* _Work order_:
The result should be an exact copy of the entries that follow, with no pictures included.
════
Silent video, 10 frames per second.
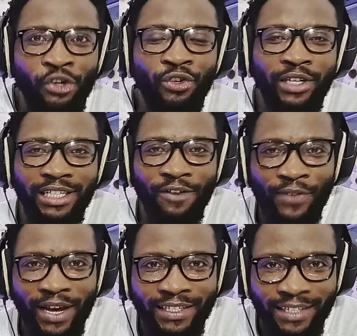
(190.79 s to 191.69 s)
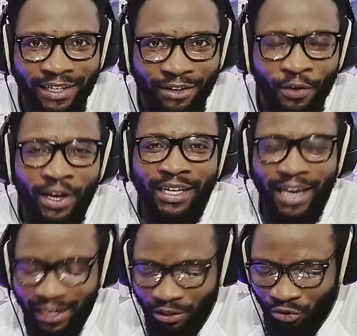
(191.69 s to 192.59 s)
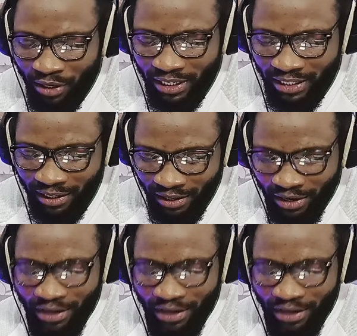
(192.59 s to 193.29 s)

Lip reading: So this is the first single that he's releasing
════
* _Output of the task_:
Silent video, 10 frames per second.
(190.79 s to 191.69 s)
(191.69 s to 192.59 s)
(192.59 s to 193.29 s)

Lip reading: So this is the first single that he's releasing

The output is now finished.